With respect to real estate investing, the circumstances and conditions have been heavily weighted in its favor all decade. We have enumerated all these aspects in the past. But as this monetary system and new world order agenda move forward, it is becoming clearly evident that governments have been imposing more unilateral and capricious power over their populations. Thus, I see potential clouds on the horizon for real estate investors around the globe as housing costs continue climbing.

Specifically, I am predicting that we may eventually see a cap on rental ownership and more legislation to control rent growth. If the situations get more dire, we may begin to see a push for forced sales or outright expropriation.

A proposal to force Berlin’s largest residential landlords to hand over their properties in return for compensation wouldn’t violate German law, according to a professor at the University of Administrative Sciences.

“What this initiative wants to achieve would be feasible under the constitution and under federal law,” according to Joachim Wieland, who published his legal opinion Wednesday. The study was sponsored by the Left party, one of three ruling parties in the German capital’s administration.

A grassroots initiative to force the government to buy out large Berlin property owners would affect companies including Deutsche Wohnen SE, the city’s largest residential landlord, and Vonovia SE. Expropriate Deutsche Wohnen and Co., the organization that’s pushing for a referendum on the issue, needs to collect 170,000 signatures by February as a first step in the process.

If Berlin carried out the proposal to buy out all companies that own 3,000 apartments or more, it would need to pay compensation that balanced the interests of society as a whole with those of the landlord, Wieland said. “There’s absolutely no requirement to base this on market prices,” he said.

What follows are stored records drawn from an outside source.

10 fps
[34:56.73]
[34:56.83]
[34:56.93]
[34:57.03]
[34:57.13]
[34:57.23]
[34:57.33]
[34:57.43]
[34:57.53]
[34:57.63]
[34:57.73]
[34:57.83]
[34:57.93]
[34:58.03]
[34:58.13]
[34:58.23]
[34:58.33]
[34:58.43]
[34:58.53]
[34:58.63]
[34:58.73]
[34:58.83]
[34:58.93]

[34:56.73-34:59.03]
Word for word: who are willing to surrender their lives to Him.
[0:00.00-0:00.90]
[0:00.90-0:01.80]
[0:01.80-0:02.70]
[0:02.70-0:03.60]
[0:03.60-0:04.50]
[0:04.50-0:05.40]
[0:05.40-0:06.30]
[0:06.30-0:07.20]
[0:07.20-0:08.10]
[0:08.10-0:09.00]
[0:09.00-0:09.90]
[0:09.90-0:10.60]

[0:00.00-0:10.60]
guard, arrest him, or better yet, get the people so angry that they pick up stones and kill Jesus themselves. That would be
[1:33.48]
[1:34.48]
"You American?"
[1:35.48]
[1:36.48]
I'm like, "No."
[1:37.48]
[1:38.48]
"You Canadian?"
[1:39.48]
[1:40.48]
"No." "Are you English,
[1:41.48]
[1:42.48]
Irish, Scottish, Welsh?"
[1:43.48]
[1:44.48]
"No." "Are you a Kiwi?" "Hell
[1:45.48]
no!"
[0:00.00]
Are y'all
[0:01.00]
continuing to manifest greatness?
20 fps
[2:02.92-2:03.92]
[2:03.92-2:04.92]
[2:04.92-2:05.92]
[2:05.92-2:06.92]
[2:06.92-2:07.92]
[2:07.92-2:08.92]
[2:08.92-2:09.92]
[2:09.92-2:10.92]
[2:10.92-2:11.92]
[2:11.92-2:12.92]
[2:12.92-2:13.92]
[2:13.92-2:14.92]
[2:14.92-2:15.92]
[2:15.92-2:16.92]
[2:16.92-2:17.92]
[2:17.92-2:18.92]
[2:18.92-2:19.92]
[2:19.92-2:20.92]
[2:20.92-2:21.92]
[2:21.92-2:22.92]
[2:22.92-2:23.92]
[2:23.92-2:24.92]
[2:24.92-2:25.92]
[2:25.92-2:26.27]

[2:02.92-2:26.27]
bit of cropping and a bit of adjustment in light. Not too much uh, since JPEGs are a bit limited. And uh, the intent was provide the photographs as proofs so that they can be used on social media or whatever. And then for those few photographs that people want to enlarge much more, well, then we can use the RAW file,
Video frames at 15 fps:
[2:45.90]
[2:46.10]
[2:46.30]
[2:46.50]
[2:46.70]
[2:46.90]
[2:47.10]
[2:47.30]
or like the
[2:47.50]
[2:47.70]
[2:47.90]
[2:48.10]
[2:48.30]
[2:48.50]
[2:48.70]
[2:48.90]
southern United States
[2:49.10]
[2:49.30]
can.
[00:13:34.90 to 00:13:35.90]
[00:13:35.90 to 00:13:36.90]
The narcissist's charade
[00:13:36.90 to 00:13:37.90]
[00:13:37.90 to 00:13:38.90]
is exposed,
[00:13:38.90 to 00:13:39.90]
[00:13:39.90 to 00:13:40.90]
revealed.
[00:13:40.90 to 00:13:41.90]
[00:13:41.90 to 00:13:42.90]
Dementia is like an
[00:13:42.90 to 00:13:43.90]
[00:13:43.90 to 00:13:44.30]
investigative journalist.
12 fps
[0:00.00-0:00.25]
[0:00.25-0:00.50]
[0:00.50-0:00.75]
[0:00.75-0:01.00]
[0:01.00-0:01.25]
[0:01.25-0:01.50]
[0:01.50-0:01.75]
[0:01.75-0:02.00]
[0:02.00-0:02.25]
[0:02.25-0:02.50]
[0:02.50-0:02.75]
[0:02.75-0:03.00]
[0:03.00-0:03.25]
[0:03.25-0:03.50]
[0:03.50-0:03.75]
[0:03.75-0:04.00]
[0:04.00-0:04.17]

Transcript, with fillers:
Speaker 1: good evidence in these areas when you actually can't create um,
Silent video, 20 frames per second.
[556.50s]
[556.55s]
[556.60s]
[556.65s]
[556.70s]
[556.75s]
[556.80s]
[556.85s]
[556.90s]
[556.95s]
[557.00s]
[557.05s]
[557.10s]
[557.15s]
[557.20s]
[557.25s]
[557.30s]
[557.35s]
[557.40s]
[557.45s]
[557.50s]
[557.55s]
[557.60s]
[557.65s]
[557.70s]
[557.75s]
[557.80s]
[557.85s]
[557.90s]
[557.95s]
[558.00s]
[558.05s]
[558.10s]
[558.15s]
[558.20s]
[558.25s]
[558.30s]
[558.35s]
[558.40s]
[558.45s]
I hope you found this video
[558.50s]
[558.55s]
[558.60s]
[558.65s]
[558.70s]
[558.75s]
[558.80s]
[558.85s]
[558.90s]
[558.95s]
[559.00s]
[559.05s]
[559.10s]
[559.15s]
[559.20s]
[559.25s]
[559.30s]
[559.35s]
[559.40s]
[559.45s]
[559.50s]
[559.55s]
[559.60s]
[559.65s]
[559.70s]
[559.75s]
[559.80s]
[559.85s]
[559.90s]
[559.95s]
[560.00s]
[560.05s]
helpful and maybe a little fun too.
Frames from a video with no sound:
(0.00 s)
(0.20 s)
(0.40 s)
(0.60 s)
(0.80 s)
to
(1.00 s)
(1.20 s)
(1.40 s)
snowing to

The Left party — which has roots in Germany’s former Communist Party — and its coalition partners are trying to introduce other measures to clamp down on landlords after a sharp increase in living costs led to mass demonstrations. Katrin Lompscher, Berlin’s housing senator and a Left party member, has proposed a five-year rent freeze and a plan to cap rents at levels that relate to the age of individual properties.

Berlin Landlord Expropriation Proposal Backed by Legal Expert – Bloomberg, September 11th

Many folk find cheap housing appealing and they don’t care who pays, as long as it’s not them.

Of course, in heavily socialized nations like Germany, the push to expropriate may be more advanced that say, Canada. But the conditions are being set as we move forward with QE and the like. I have to contemplate these scenarios, since these are legitimate exogenous threats to those who rely on  property management and rental investing for income.

It’s just common sense to assume that we will definitely see more of a concerted effort to socialize housing as time goes on. It will pick up first in the European Union nations and less in the former Commonwealth, but the threat is increasing everywhere. In the United States, the rules regarding eminent domain, even in the name of social good are clear. But if the nation-states threaten to clamp down on real estate investing and land-lording, prices could get pummeled. Cap rates could skyrocket as many may drop out, because of the uncertainty.

I own a number of properties in Maryland, and I see this outcome as much more likely than in Virginia. Already, Maryland requires rental licenses and other restrictions, as well as mandatory rental inspections. It doesn’t take a leap of faith to see where the potential may end up.

I am just sending this warning out to the many real estate investors who read my articles.